The second reason is higher debt-servicing costs. PHP completed the refinancing of its pre-crisis debt packages in April 2012, extending maturities but paying higher margins. Its rental income was 8 per cent higher last year than in 2011, but its finance costs were 31 per cent higher.
Finally, organic rental growth has stalled. Historically, rents from newly built surgeries became the new market level that informed rent reviews, but the radical reorganisation of the NHS has led to a hiatus in development, weakening the old link with inflation. The average annual increase in PHP's portfolio fell to 2.3 per cent in the first half of 2013, from an historic norm of over 3 per cent. In time, rental growth may return. But there is no sign of a return to the boom days just yet. In the medium term, rental growth is more likely to drift lower than to pick up.
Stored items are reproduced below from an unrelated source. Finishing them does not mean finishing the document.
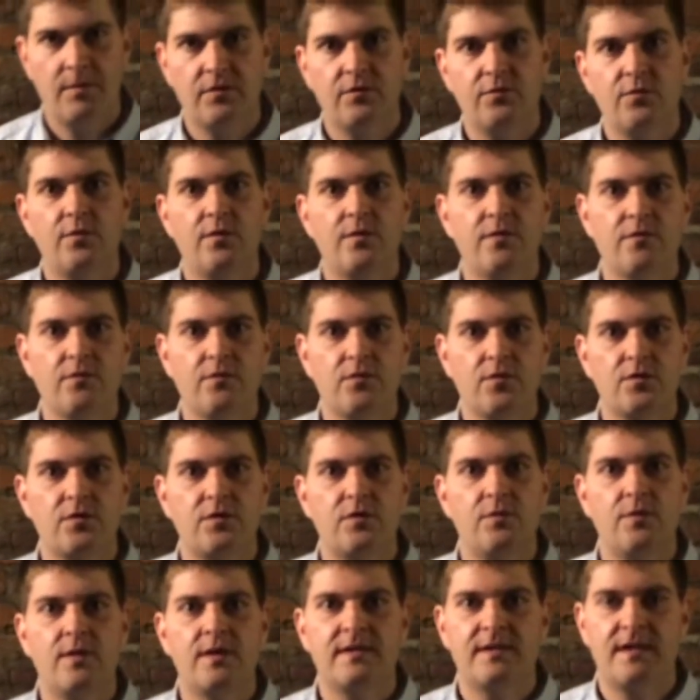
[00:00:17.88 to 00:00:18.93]
It's what we refer to
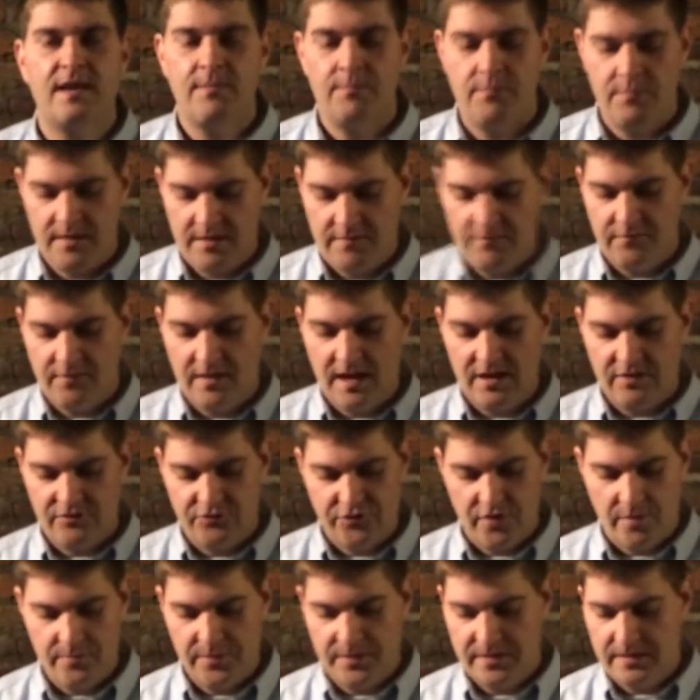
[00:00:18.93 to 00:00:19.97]
as a B-flat
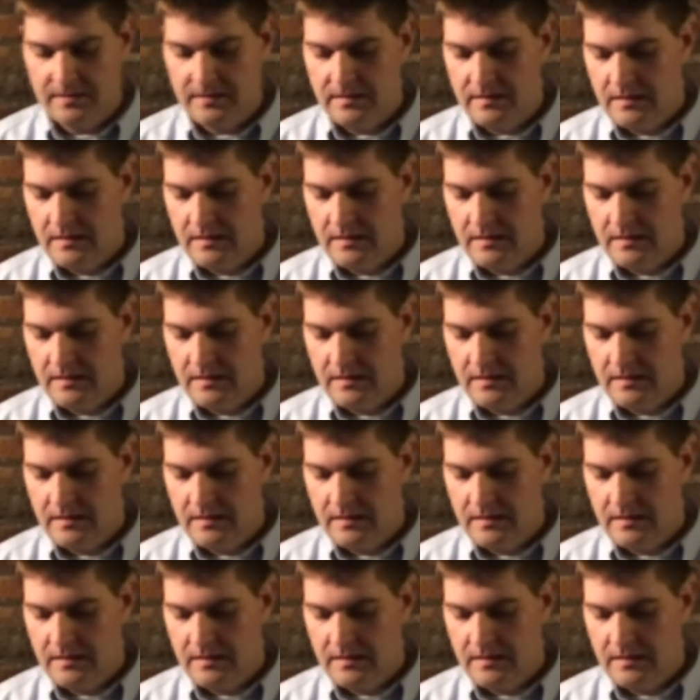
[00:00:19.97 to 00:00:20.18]
trumpet.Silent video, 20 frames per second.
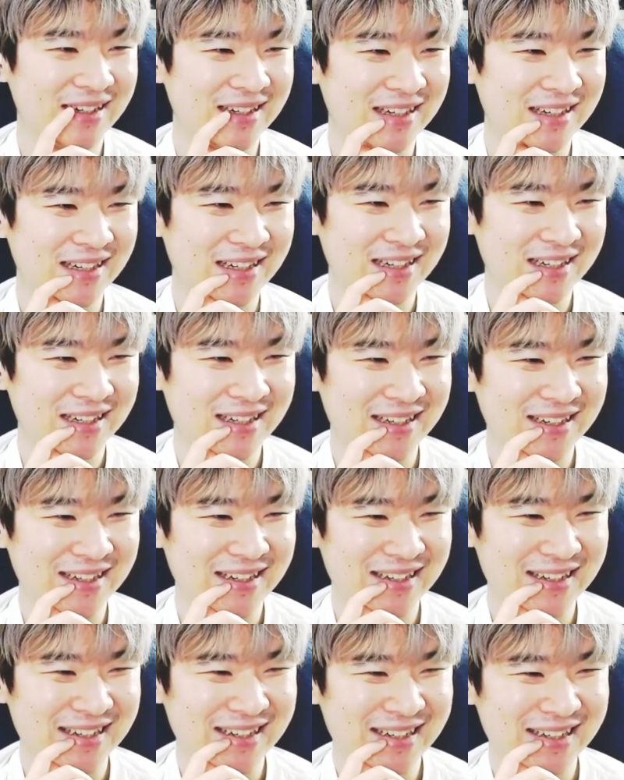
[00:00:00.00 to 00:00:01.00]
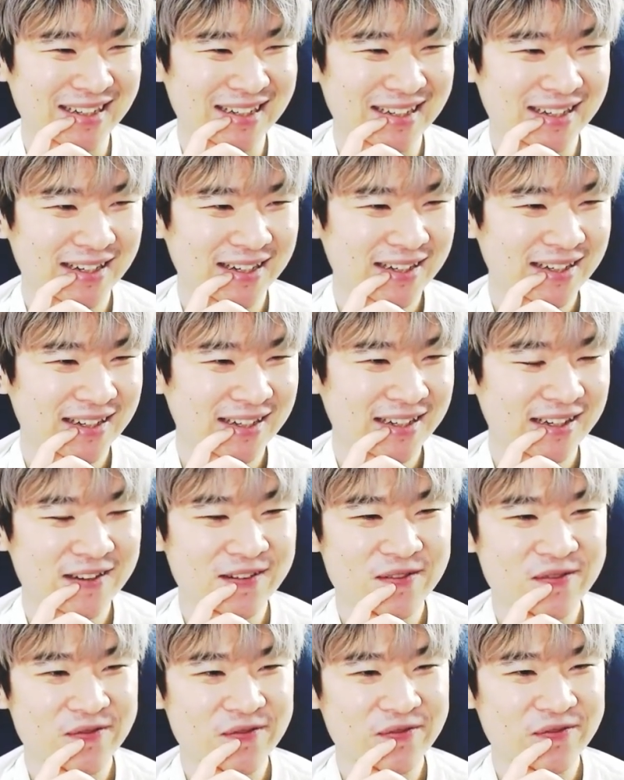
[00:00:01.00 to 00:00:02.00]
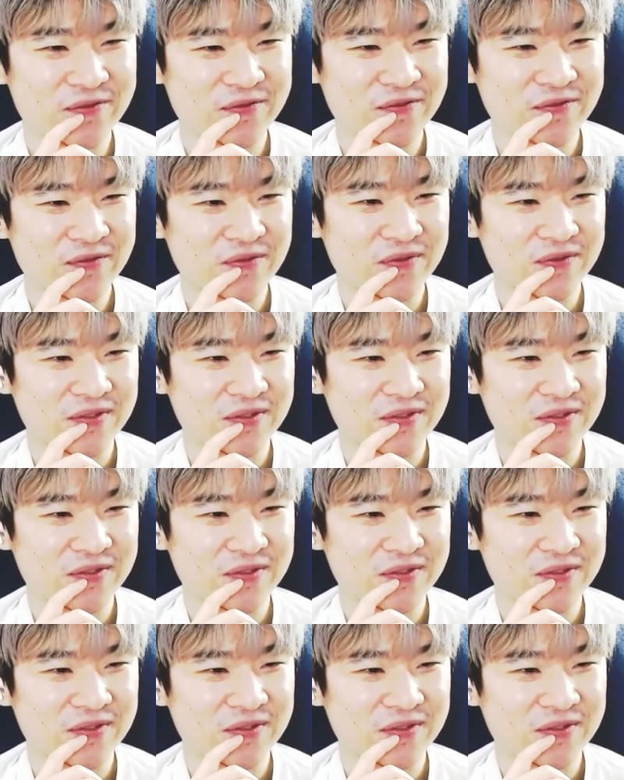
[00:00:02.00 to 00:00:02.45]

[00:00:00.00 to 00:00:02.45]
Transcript: Nothing is said.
PRIMARY HEALTH PROPERTIES (PHP) | ||||
---|---|---|---|---|
ORD PRICE: | 326p | MARKET VALUE: | £319m | |
TOUCH: | 324-328p | 12M HIGH / LOW: | 364p | 313p |
FWD DIVIDEND YIELD: | 6.0% | TRADING PROP: | nil | |
PREMIUM TO FW NAV: | 5.5% | |||
INVESTMENT PROP: | £647m | NET DEBT: | 131% |
Year to 31 Dec | Net asset value (p)* | Pre-tax profit (£m)* | Earnings per share (p)* | Dividend per share (p) |
---|---|---|---|---|
2010 | 312 | 9.15 | 14.7 | 17.5 |
2011 | 319 | 9.70 | 14.5 | 18.0 |
2012 | 305 | 7.38 | 10.2 | 18.5 |
2013* | 306 | 10.0 | 10.9 | 19.0 |
2014* | 309 | 14.9 | 15.2 | 19.5 |
% change | 0% | 35% | 7% | 3% |
NMS: 800 Matched bargain trading Beta: 0.1 *Investec forecasts, underlying NAV, PTP and EPS figures |
The combination of share issuance, refinancing and sluggish rental growth has substantially reduced PHP's profitability. But the company has continued to pay dividends as if nothing had changed, with a half-pence increase each year. Underlying earnings per share stopped covering the dividend in 2010, and with dividends rising and EPS falling ever since, in 2012 the 18.5p payout was only 55 per cent covered by earnings of 10.2p per share.
Half-year cover of 52 per cent did show an improvement on cover of just 45 per cent in the preceding six months as acquisitions boosted earnings - and managing director Harry Hyman insists it will improve further. But restoring full cover will require a doubling of earnings per share, which looks a very distant prospect indeed, even based on brokers' bullish assumptions.
Meanwhile, capital, which could otherwise be used to increase future earnings and NAV, needs to be handed out to shareholders to maintain the company's 17-year record of unbroken dividend growth. This is why PHP's adjusted book value has been falling, from a peak of 319p at the end of 2011 to 301p at the end of June. Some brokers expect book value to pick up again now, but this will require an improvement in portfolio growth.